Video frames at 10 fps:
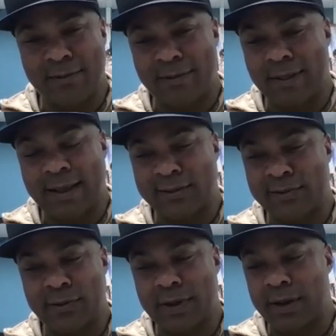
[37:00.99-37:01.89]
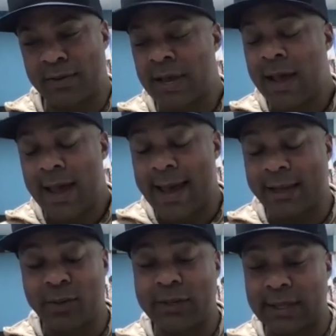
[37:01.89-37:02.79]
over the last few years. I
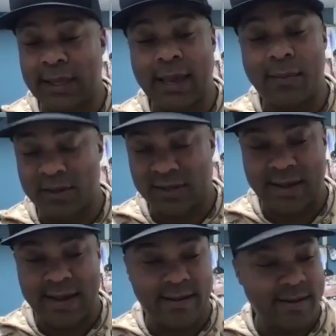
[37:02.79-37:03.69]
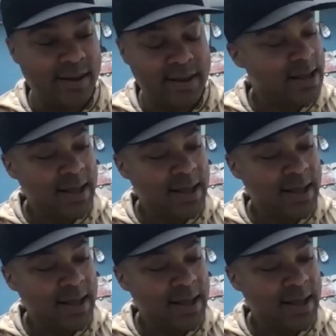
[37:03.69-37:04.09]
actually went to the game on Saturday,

________________

# AIM OF THE EXERCISE
Repeat the data above exactly, images excluded.

# SOLUTION BELOW
Video frames at 10 fps:
[37:00.99-37:01.89]
[37:01.89-37:02.79]
over the last few years. I
[37:02.79-37:03.69]
[37:03.69-37:04.09]
actually went to the game on Saturday,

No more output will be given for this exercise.